Witold Krajewski elected to the National Academy of Engineering

Breanna Shea
Iowa Now

University of Iowa Professor of Civil and Environmental Engineering and Iowa Flood Center (IFC) Director Witold Krajewski has been elected to the National Academy of Engineering (NAE), one of the highest honors conferred in the field of engineering.

Krajewski, who was elected for his advances in flood prediction and flood risk reduction, also is a faculty research engineer at the UI’s IIHR—Hydroscience & Engineering, a world-renowned center with more than 100 years of experience in education, research, and public service focusing on hydraulic engineering and fluid mechanics. Krajewski’s research expertise and vision have transformed Iowa into a more flood-resilient state that is serving as model for others, including Texas, Missouri, Nebraska, Louisiana, and North Carolina.

“Election to NAE is a well-deserved recognition of Witold’s groundbreaking flood research and dedicated outreach to communities across Iowa,” says Harriet Nembhard, dean of the UI College of Engineering. “Because flooding is a nationwide issue, Witold’s work and the work of the Iowa Flood Center is sought after by governments and agencies from across the country who know that this expertise can benefit their communities and protect their local economies.”

Krajewski has served as director of the UI’s Iowa Flood Center since its establishment by the Iowa Legislature in 2009. The center is well known for pioneering the development of the Iowa Flood Information System (IFIS), a Google Maps-based online tool that communicates real-time information about stream levels, flood alerts and forecasts, and hydrologic conditions for the entire state. IFIS is used by emergency responders, community leaders and decision-makers, state and federal agencies, and home and business owners.

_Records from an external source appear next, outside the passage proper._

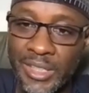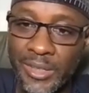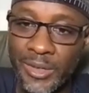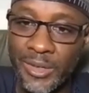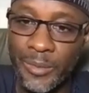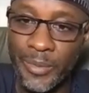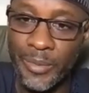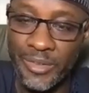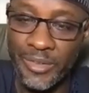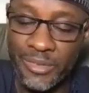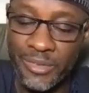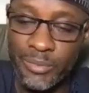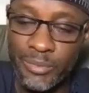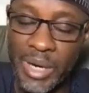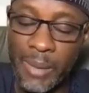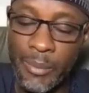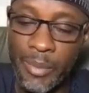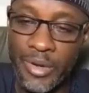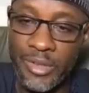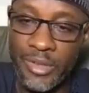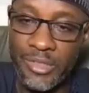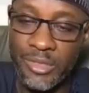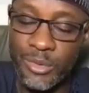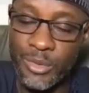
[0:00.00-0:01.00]
or even
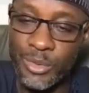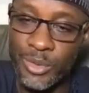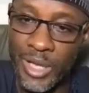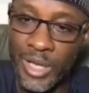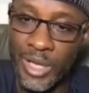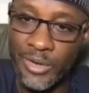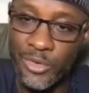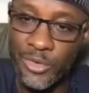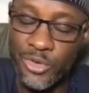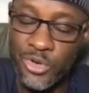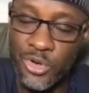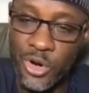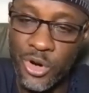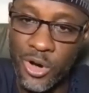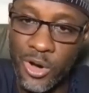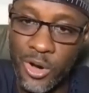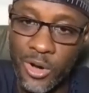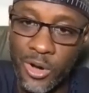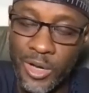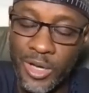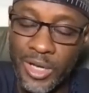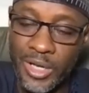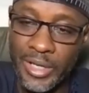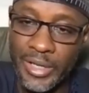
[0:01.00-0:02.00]
primary school and
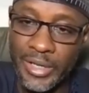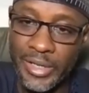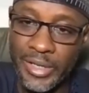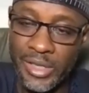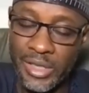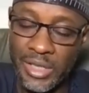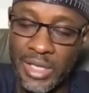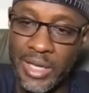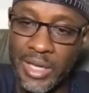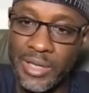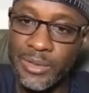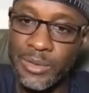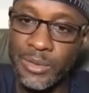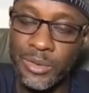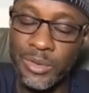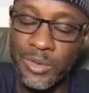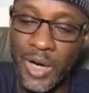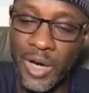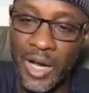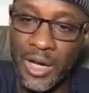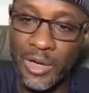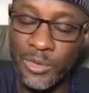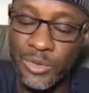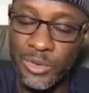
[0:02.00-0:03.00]
draw a circle
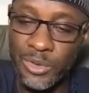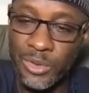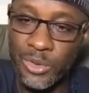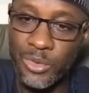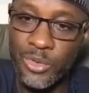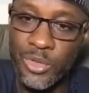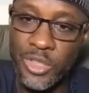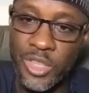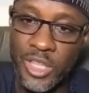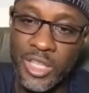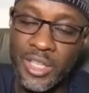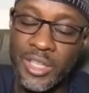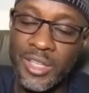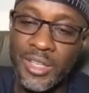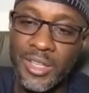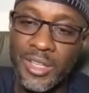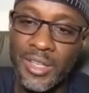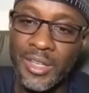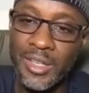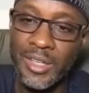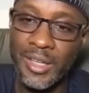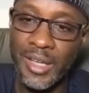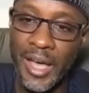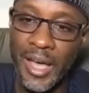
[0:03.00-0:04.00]
around Kuji,
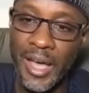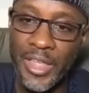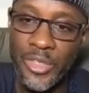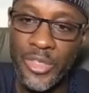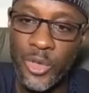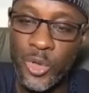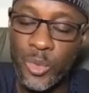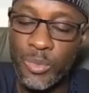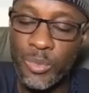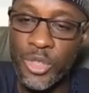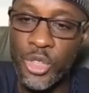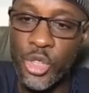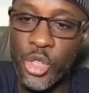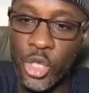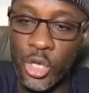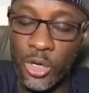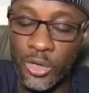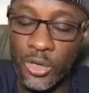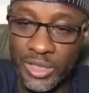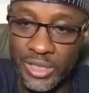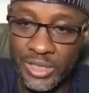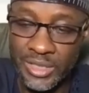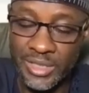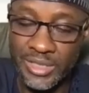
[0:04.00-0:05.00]
and you'd be
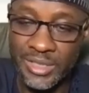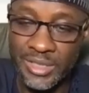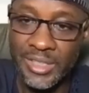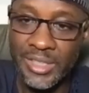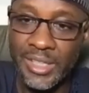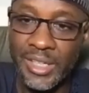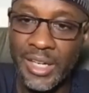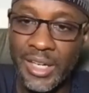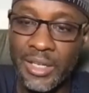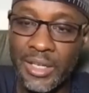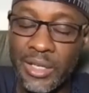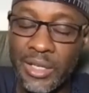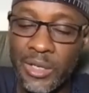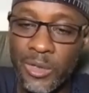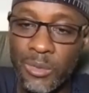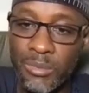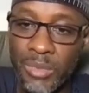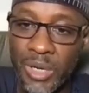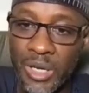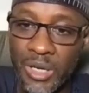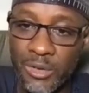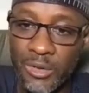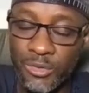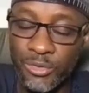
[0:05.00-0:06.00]
shocked at the
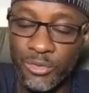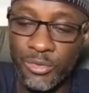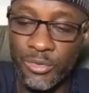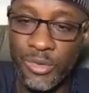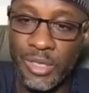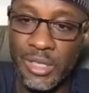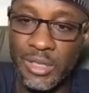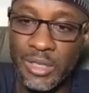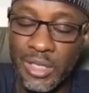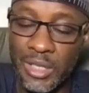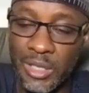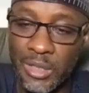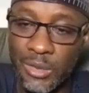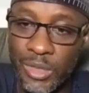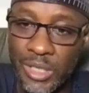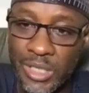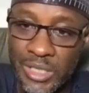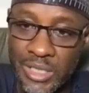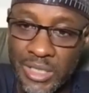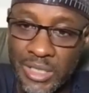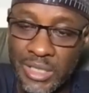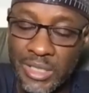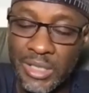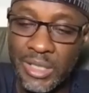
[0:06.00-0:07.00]
number of
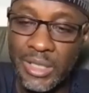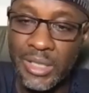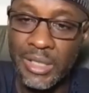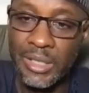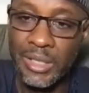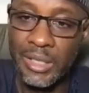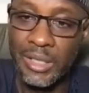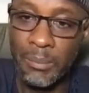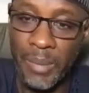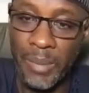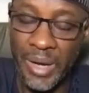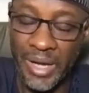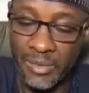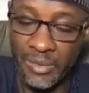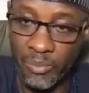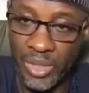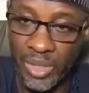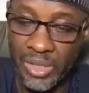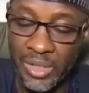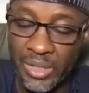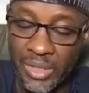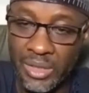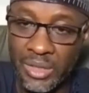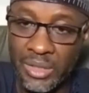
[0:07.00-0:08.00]
security
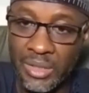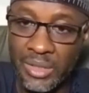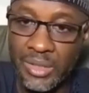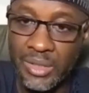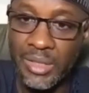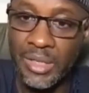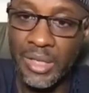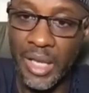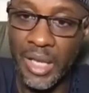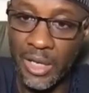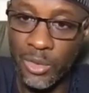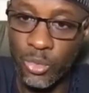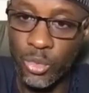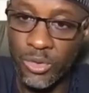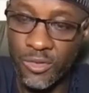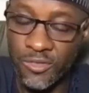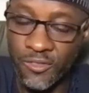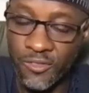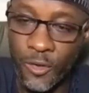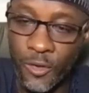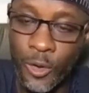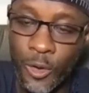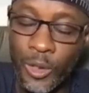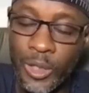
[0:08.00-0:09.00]
departments that would
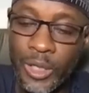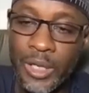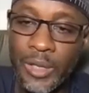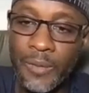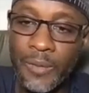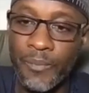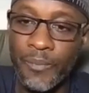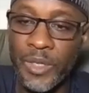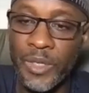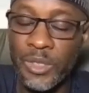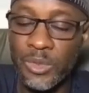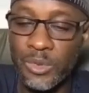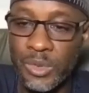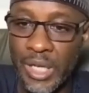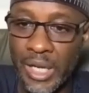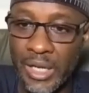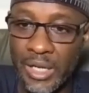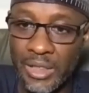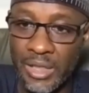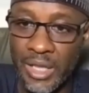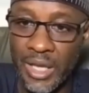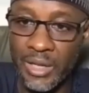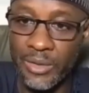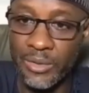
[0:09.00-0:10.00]
fall into
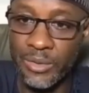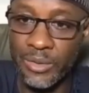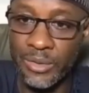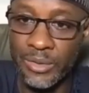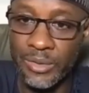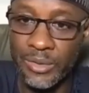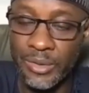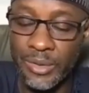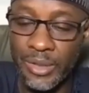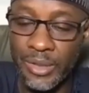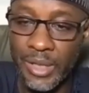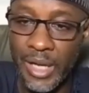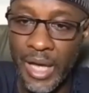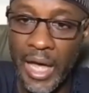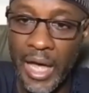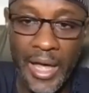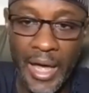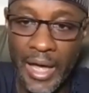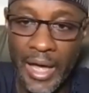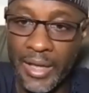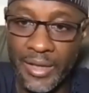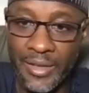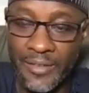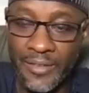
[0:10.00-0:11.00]
that cycle.
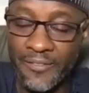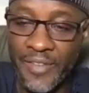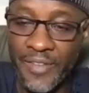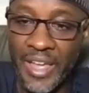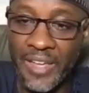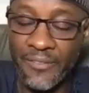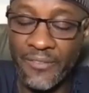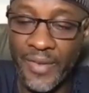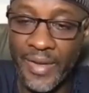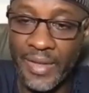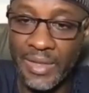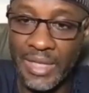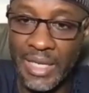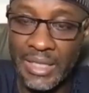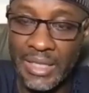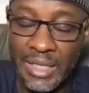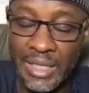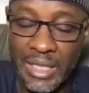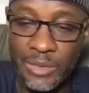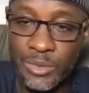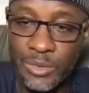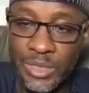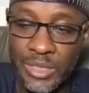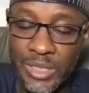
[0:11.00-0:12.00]
In fact, if I
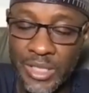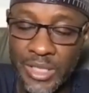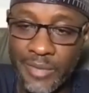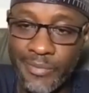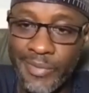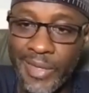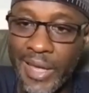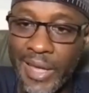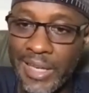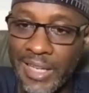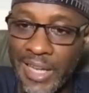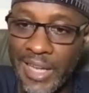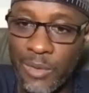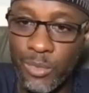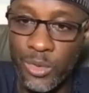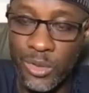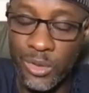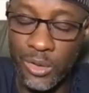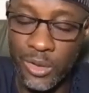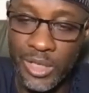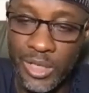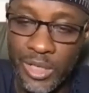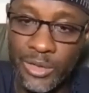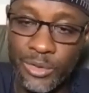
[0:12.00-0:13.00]
start counting them, their time
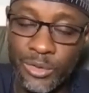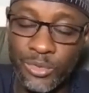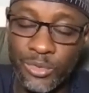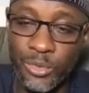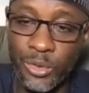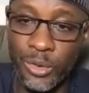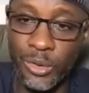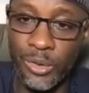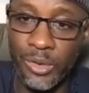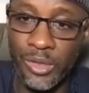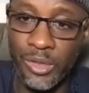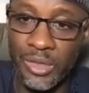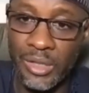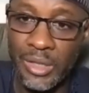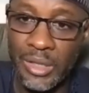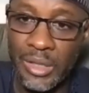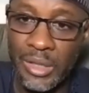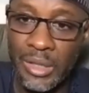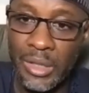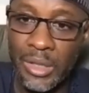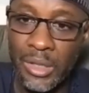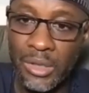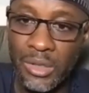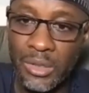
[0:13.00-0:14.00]
will run out for us.
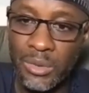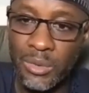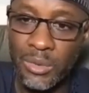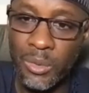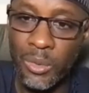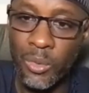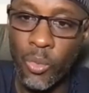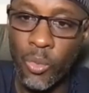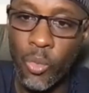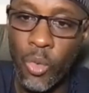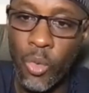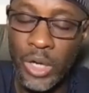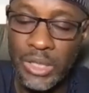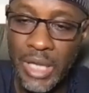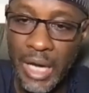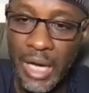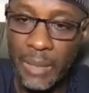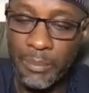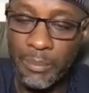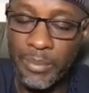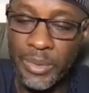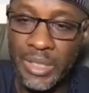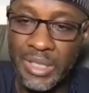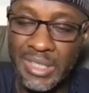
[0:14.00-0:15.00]
So what
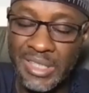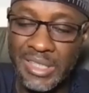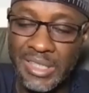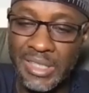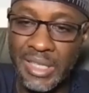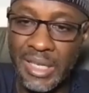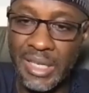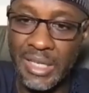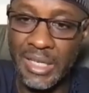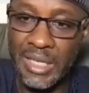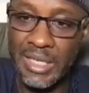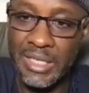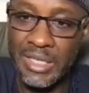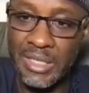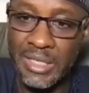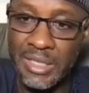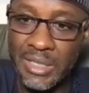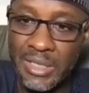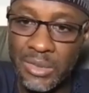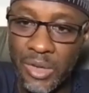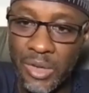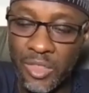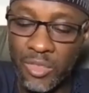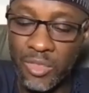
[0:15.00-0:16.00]
happened that they
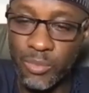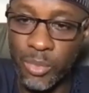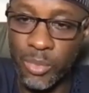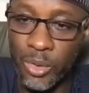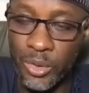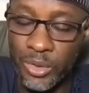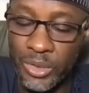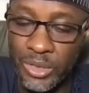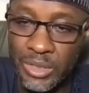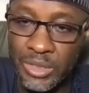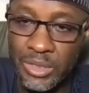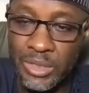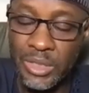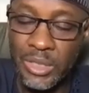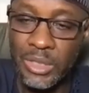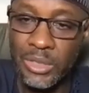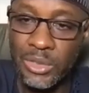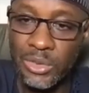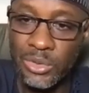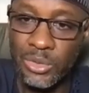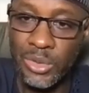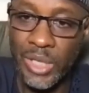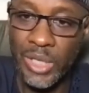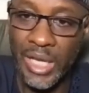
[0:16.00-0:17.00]
didn't respond
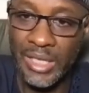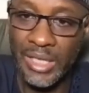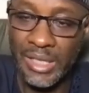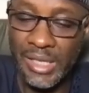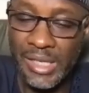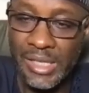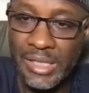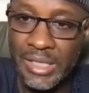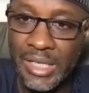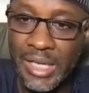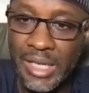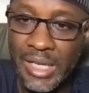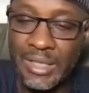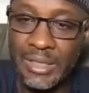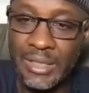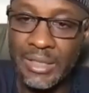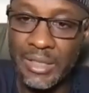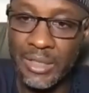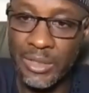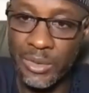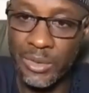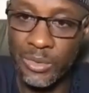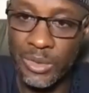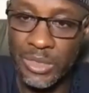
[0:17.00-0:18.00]
to that attack
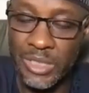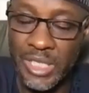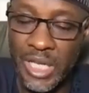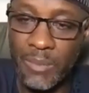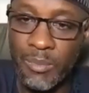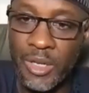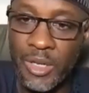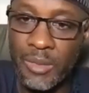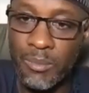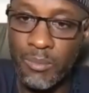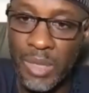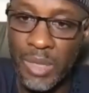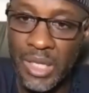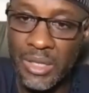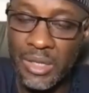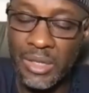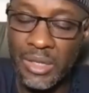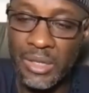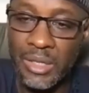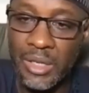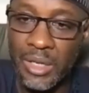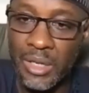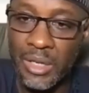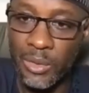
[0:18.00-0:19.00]
in good time? It
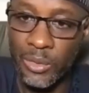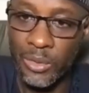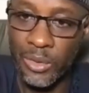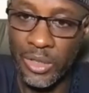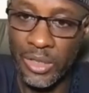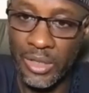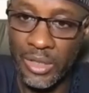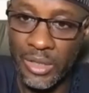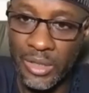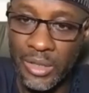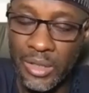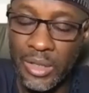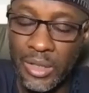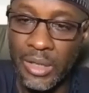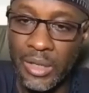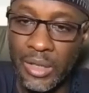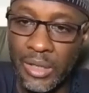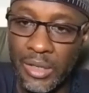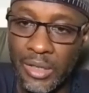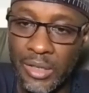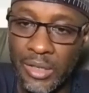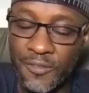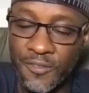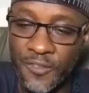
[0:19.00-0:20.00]
means the
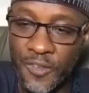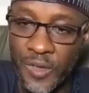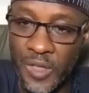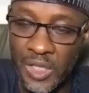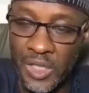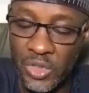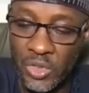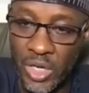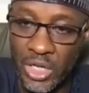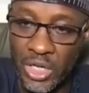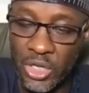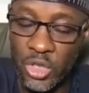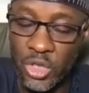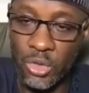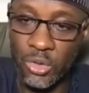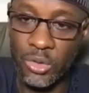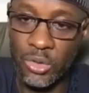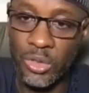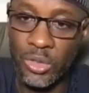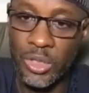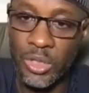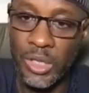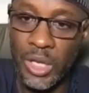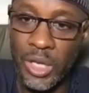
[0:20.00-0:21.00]

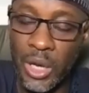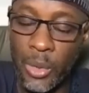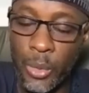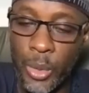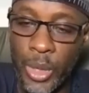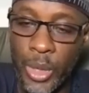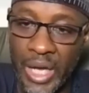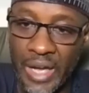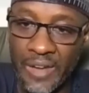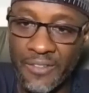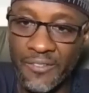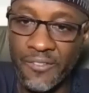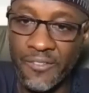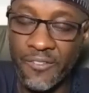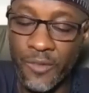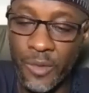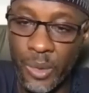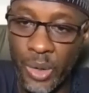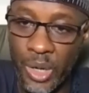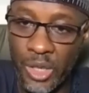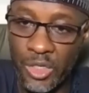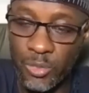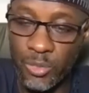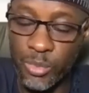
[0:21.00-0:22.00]
infrastructure that we have
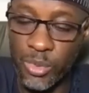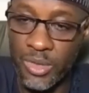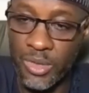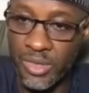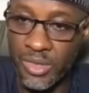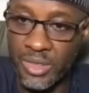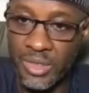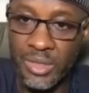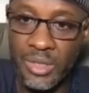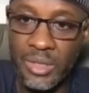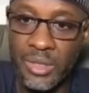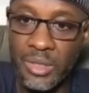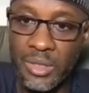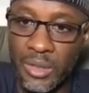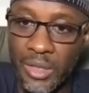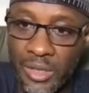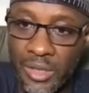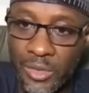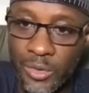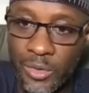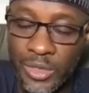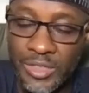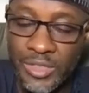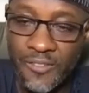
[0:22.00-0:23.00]
for response
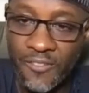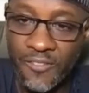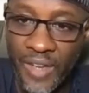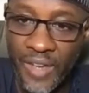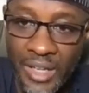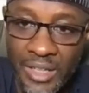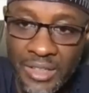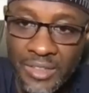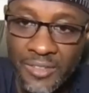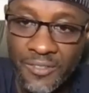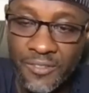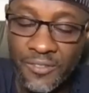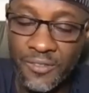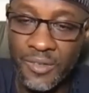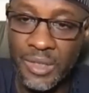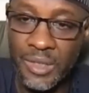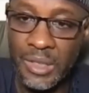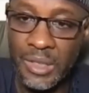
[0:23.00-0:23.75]
is not effective.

To date, it has been accessed by more than 3.5 million users. Under Krajewski’s leadership, IFC’s technical expertise has helped bring more than $100 million of external funding to the state of Iowa to address flooding and water resource concerns at the watershed scale.

“The environment at the University of Iowa and within IIHR nurtures independent thought and creative ideas. This is a special place,” says Krajewski. “Membership into NAE is an honor and a responsibility.”

Krajewski holds the Rose and Joseph Summers Chair in Water Resources Engineering. He is one of the world’s most respected experts in rainfall monitoring and forecasting using radar and satellite remote-sensing. His research in hydrometeorology, remote-sensing, and water resources engineering has resulted in more than 250 journal publications and has enriched the education of the dozens of UI graduate students with whom he has worked and collaborated. Communicating accurate, scientific information about floods to all Iowans is one of Krajewski’s priorities, with the goal of protecting lives and enhancing Iowa’s economic vitality and quality of life.